# Try it
Return only the lines from the start of the records through the line that contains "[0:05.00-0:06.00]", inclusive; leave out all pictures.

# Provided records
========================================================================

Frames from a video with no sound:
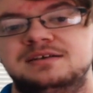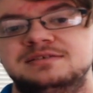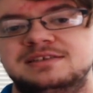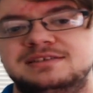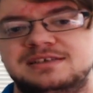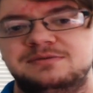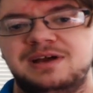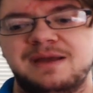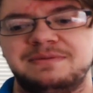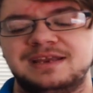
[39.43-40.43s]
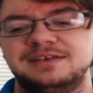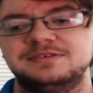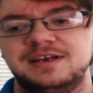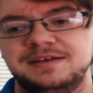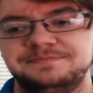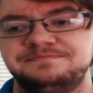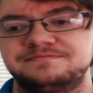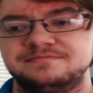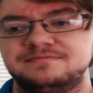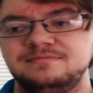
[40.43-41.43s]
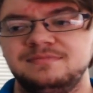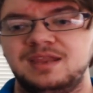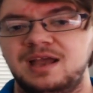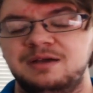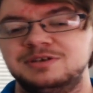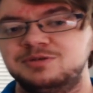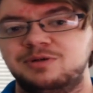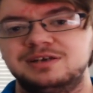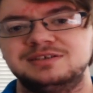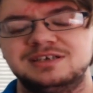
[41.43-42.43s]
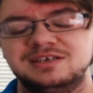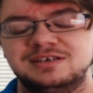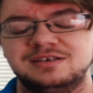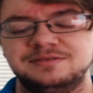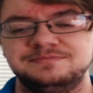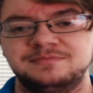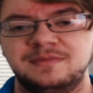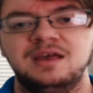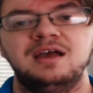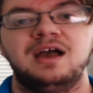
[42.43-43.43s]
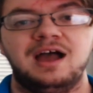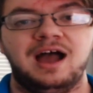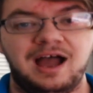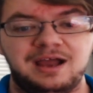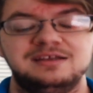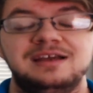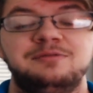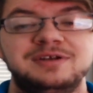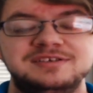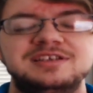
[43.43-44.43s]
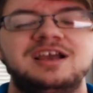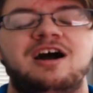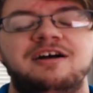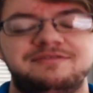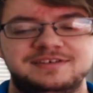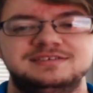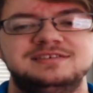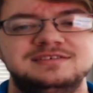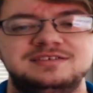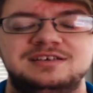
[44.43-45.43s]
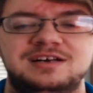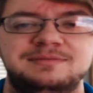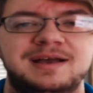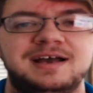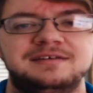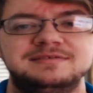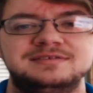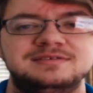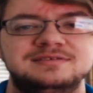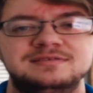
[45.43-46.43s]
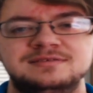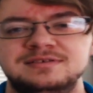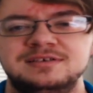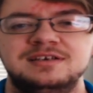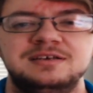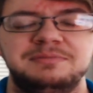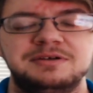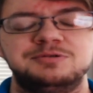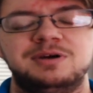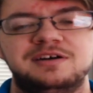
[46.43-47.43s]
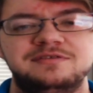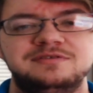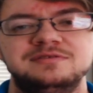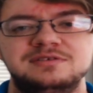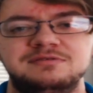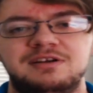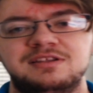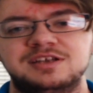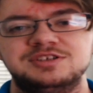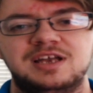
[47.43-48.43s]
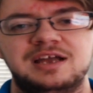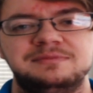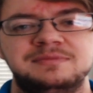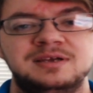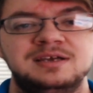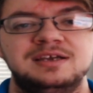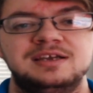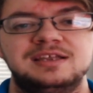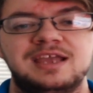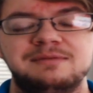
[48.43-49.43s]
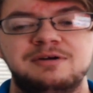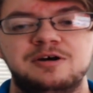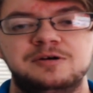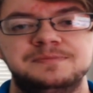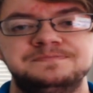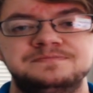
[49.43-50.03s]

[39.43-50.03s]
let's see, what happened yesterday? I went to work till... I went to the office till about about 12, around lunchtime. Came home,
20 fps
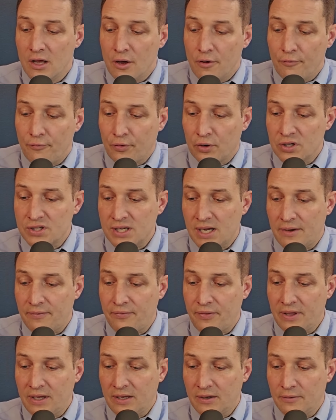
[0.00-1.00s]
First off,
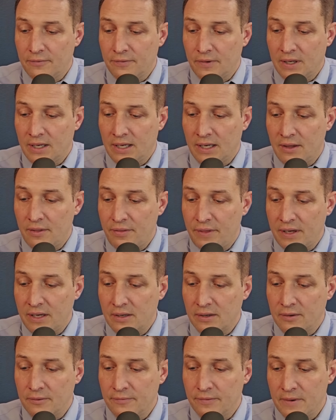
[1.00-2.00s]
think of uh, think
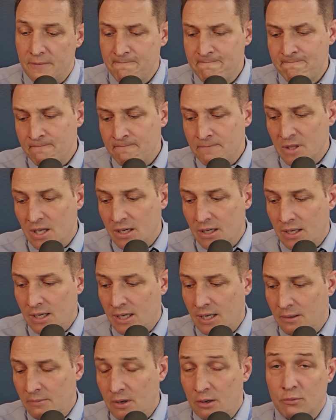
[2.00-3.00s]
of
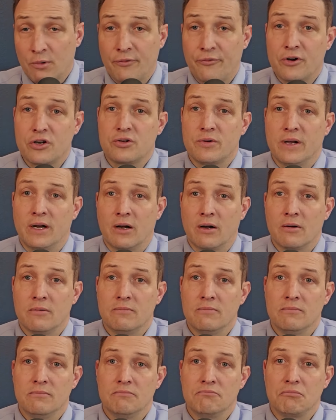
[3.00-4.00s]
uh, a refrigerator,
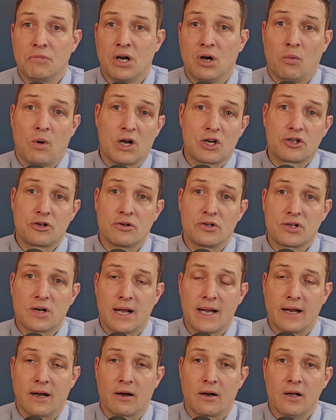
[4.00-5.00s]
a washer and
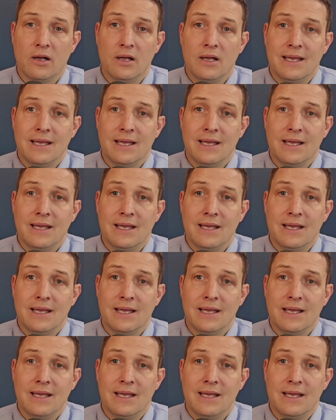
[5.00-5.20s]
dryer?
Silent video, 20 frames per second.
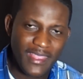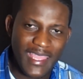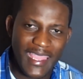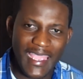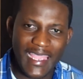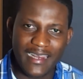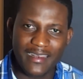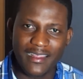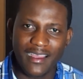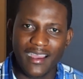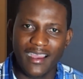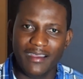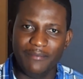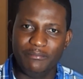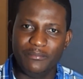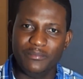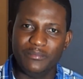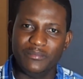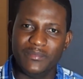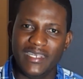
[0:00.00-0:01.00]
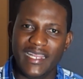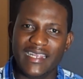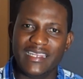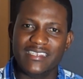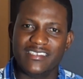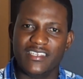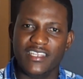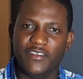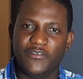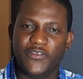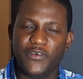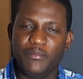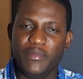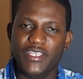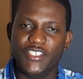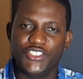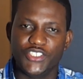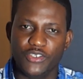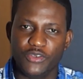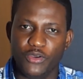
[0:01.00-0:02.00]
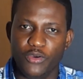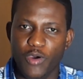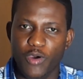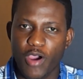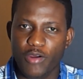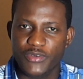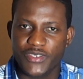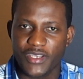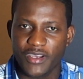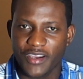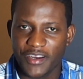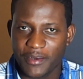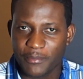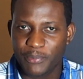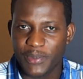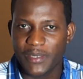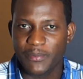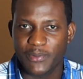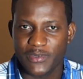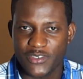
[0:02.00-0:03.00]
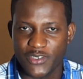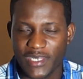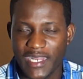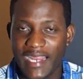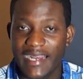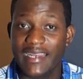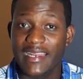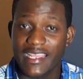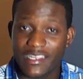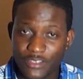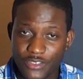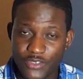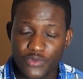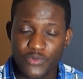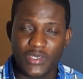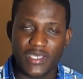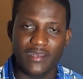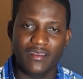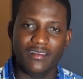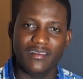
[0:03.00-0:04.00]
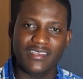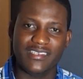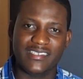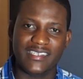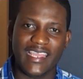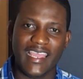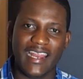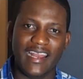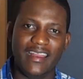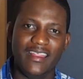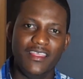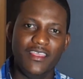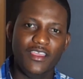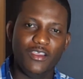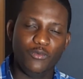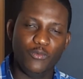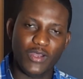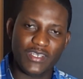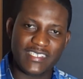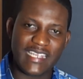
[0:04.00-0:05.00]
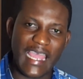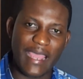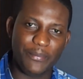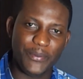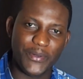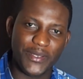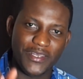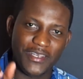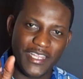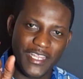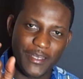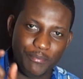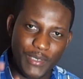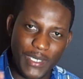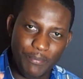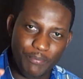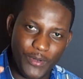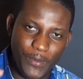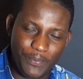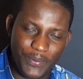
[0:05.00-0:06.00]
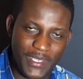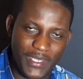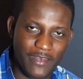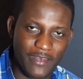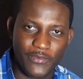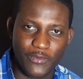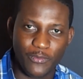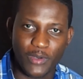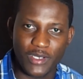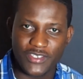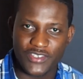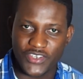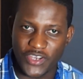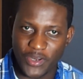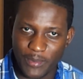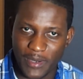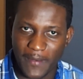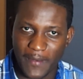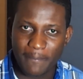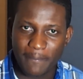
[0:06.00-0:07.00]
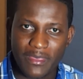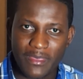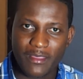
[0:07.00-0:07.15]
And let this information go out to other people so that they too can understand what's happening and be prepared for what's coming.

========================================================================

# Final answer
Frames from a video with no sound:
[39.43-40.43s]
[40.43-41.43s]
[41.43-42.43s]
[42.43-43.43s]
[43.43-44.43s]
[44.43-45.43s]
[45.43-46.43s]
[46.43-47.43s]
[47.43-48.43s]
[48.43-49.43s]
[49.43-50.03s]

[39.43-50.03s]
let's see, what happened yesterday? I went to work till... I went to the office till about about 12, around lunchtime. Came home,
20 fps
[0.00-1.00s]
First off,
[1.00-2.00s]
think of uh, think
[2.00-3.00s]
of
[3.00-4.00s]
uh, a refrigerator,
[4.00-5.00s]
a washer and
[5.00-5.20s]
dryer?
Silent video, 20 frames per second.
[0:00.00-0:01.00]
[0:01.00-0:02.00]
[0:02.00-0:03.00]
[0:03.00-0:04.00]
[0:04.00-0:05.00]
[0:05.00-0:06.00]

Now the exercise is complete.